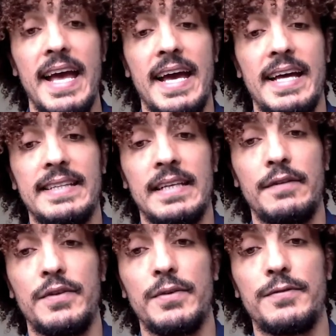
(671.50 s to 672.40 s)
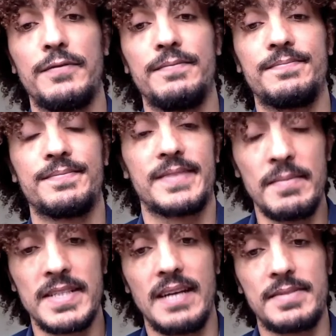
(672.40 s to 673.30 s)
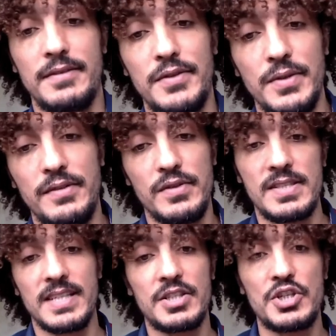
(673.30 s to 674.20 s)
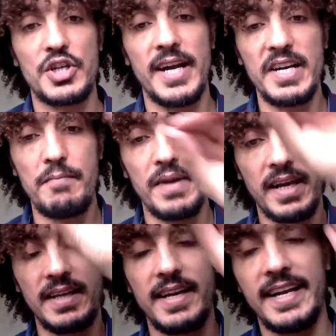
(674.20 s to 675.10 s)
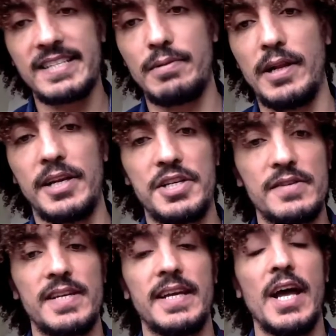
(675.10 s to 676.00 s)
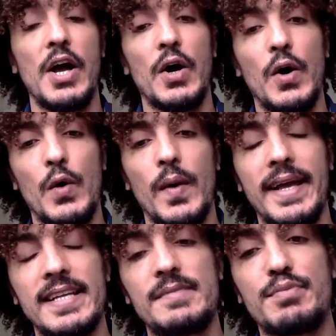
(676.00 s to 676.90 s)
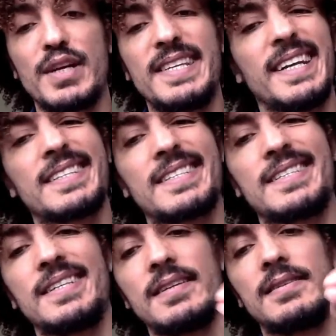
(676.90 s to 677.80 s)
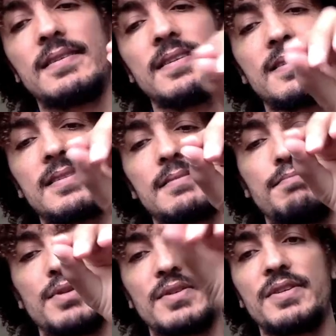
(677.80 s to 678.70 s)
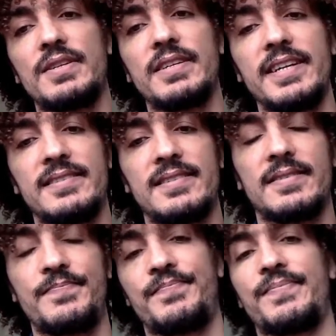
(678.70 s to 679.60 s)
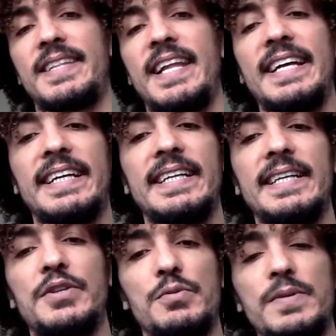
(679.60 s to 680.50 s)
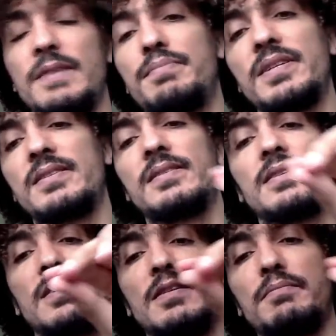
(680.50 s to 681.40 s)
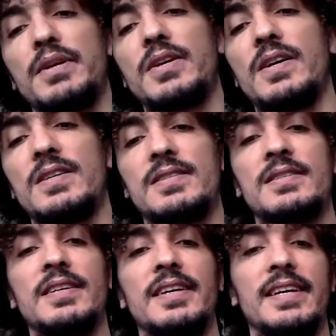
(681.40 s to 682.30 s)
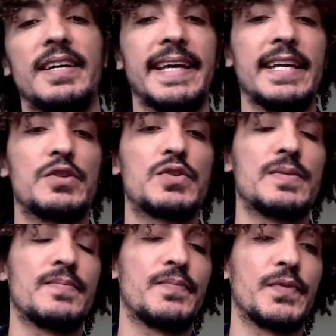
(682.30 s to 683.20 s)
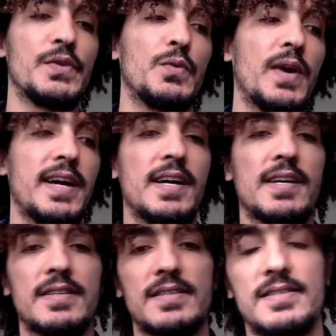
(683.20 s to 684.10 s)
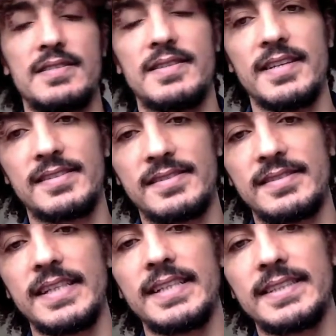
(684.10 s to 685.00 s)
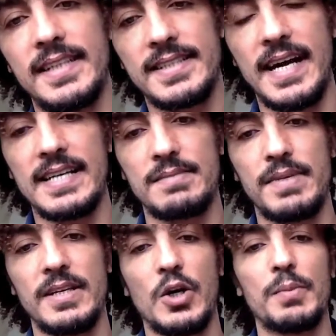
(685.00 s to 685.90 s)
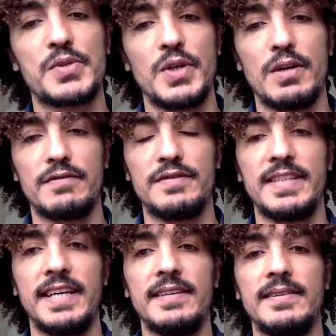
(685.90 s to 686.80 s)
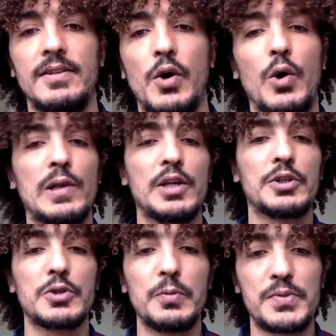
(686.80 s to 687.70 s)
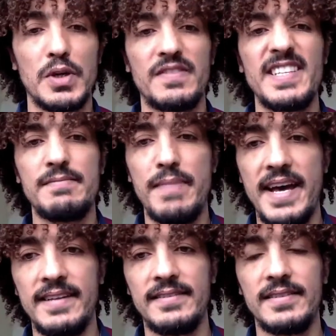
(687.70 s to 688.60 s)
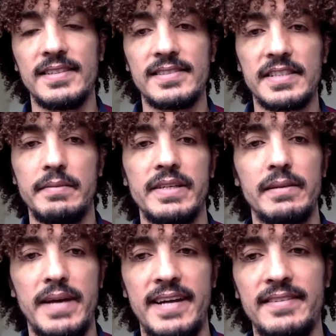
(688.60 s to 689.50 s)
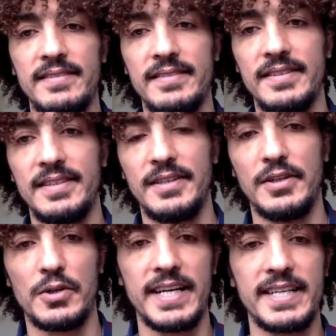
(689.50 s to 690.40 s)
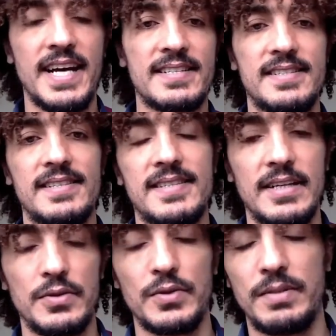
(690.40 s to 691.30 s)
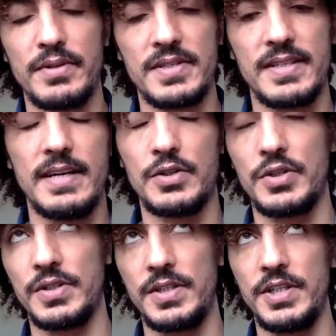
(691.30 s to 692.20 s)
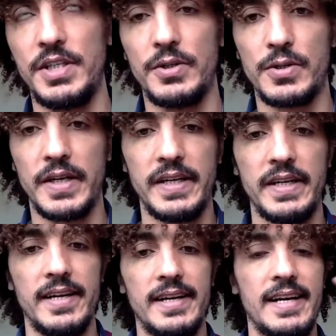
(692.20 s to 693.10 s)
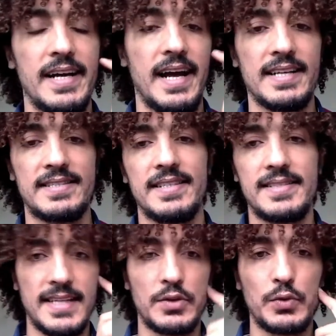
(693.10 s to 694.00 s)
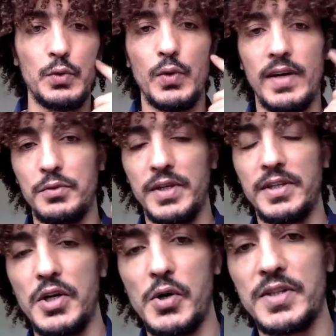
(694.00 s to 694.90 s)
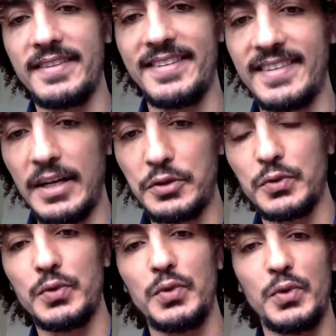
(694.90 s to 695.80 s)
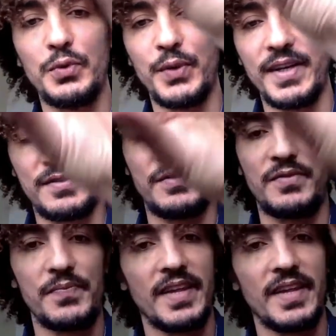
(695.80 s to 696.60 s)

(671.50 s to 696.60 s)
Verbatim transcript: and if you sometimes if you if you start cherry picking explanation, you say, oh, it predicts that this person is likely to be a prisoner because it wears this thing that has been observed in all the groups of this band, this criminal band or it has this tattoo the person has she or he has this tattoo and we know that the tattoo is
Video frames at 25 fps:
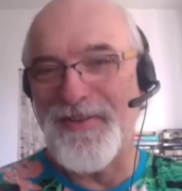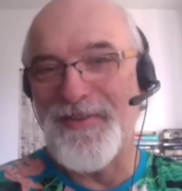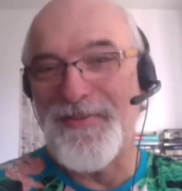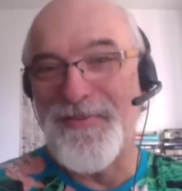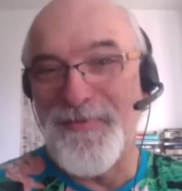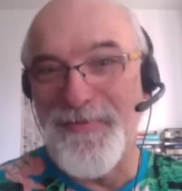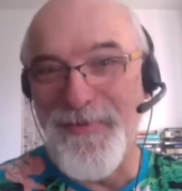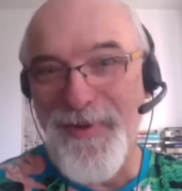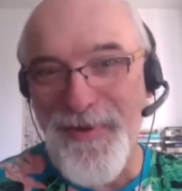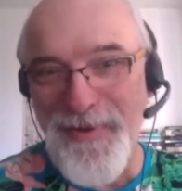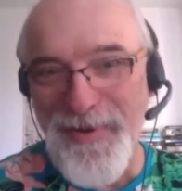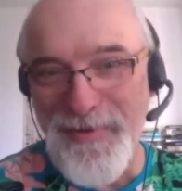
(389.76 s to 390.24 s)

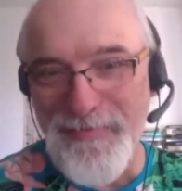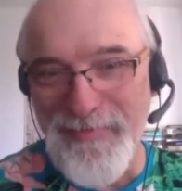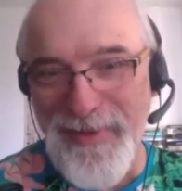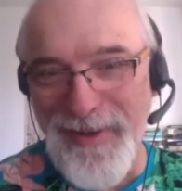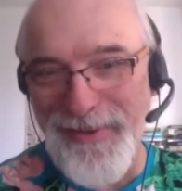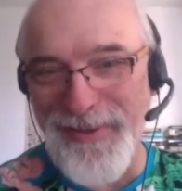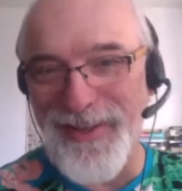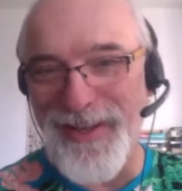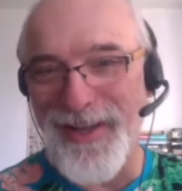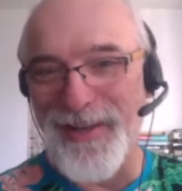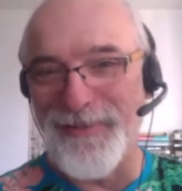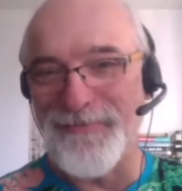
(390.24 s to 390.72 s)
You wrote
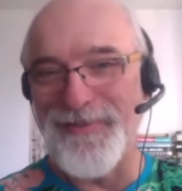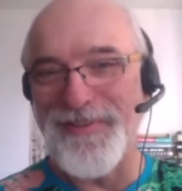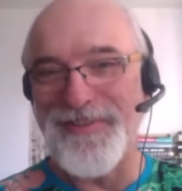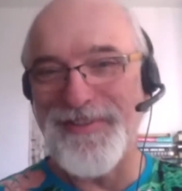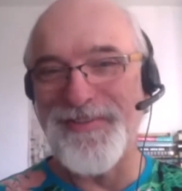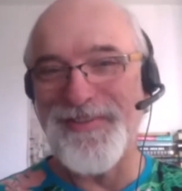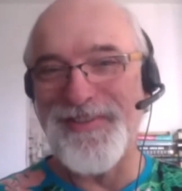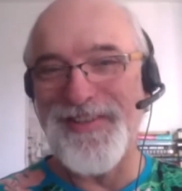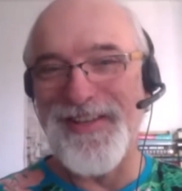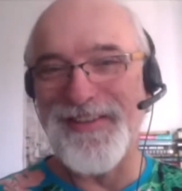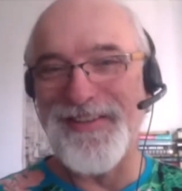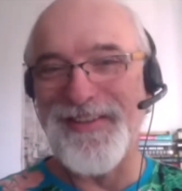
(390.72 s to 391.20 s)
about the
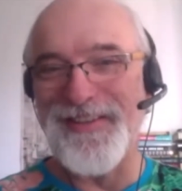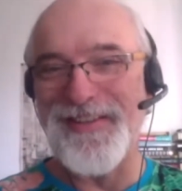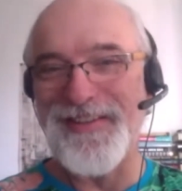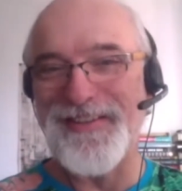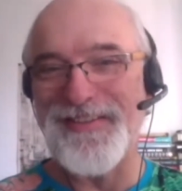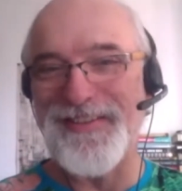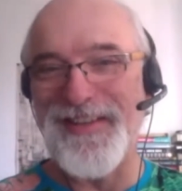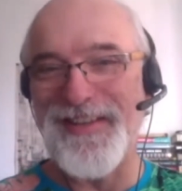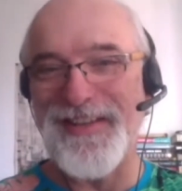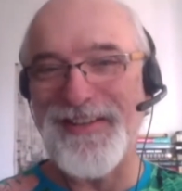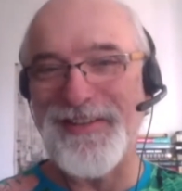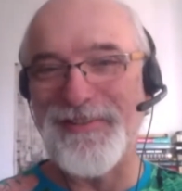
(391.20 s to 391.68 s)
language. You said
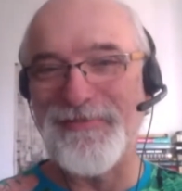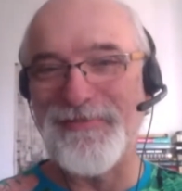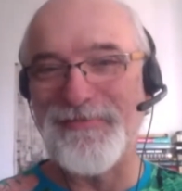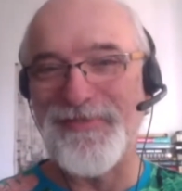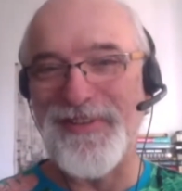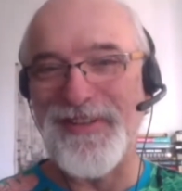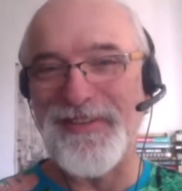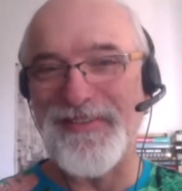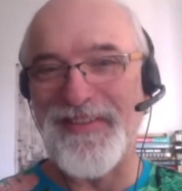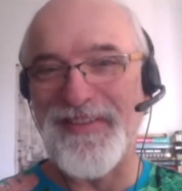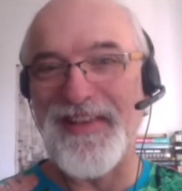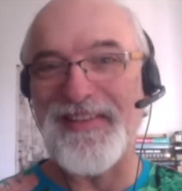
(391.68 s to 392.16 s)
that they
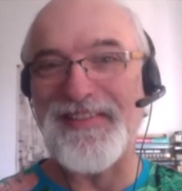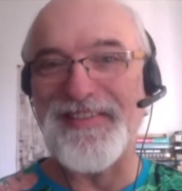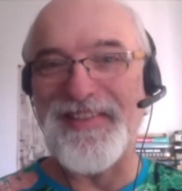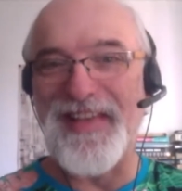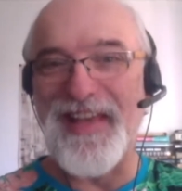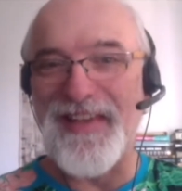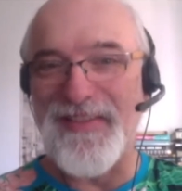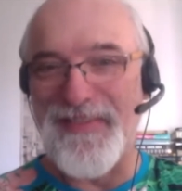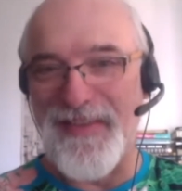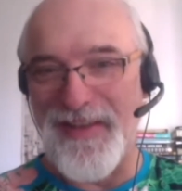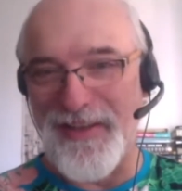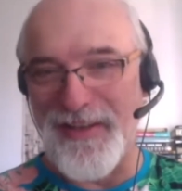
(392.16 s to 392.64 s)
don't. They
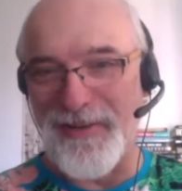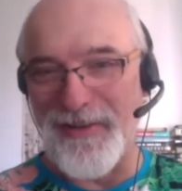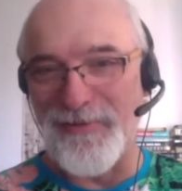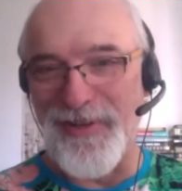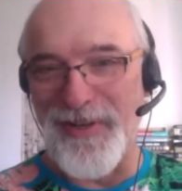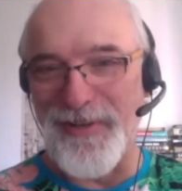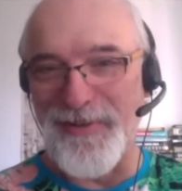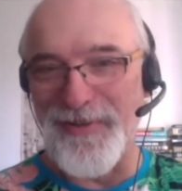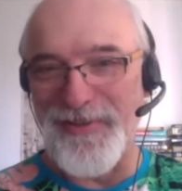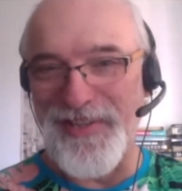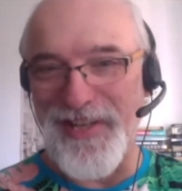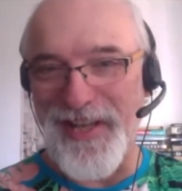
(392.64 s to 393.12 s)
say they
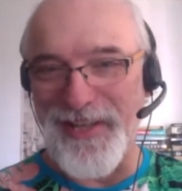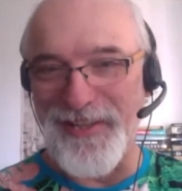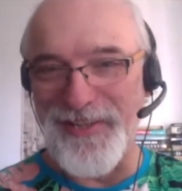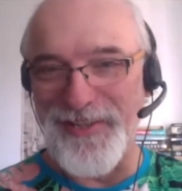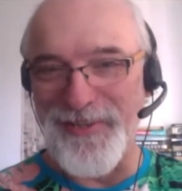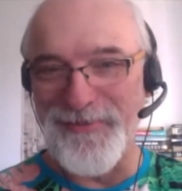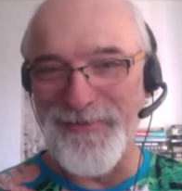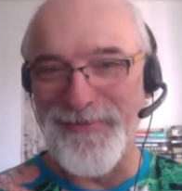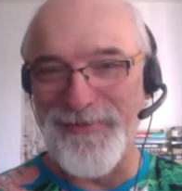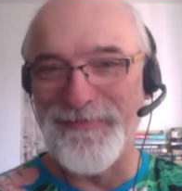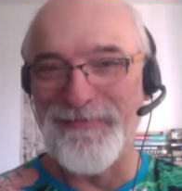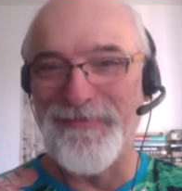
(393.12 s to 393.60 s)
don't understand
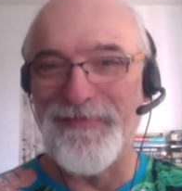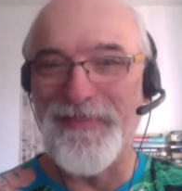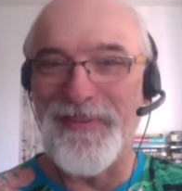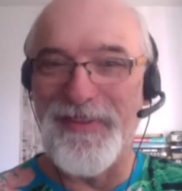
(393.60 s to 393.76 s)
you.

**Task objective:**
Everything above from the line containing "(678.70 s to 679.60 s)" down to the line containing "(689.50 s to 690.40 s)" is to be duplicated exactly, both lines included, and the pictures are to be omitted.

**Response:**
(678.70 s to 679.60 s)
(679.60 s to 680.50 s)
(680.50 s to 681.40 s)
(681.40 s to 682.30 s)
(682.30 s to 683.20 s)
(683.20 s to 684.10 s)
(684.10 s to 685.00 s)
(685.00 s to 685.90 s)
(685.90 s to 686.80 s)
(686.80 s to 687.70 s)
(687.70 s to 688.60 s)
(688.60 s to 689.50 s)
(689.50 s to 690.40 s)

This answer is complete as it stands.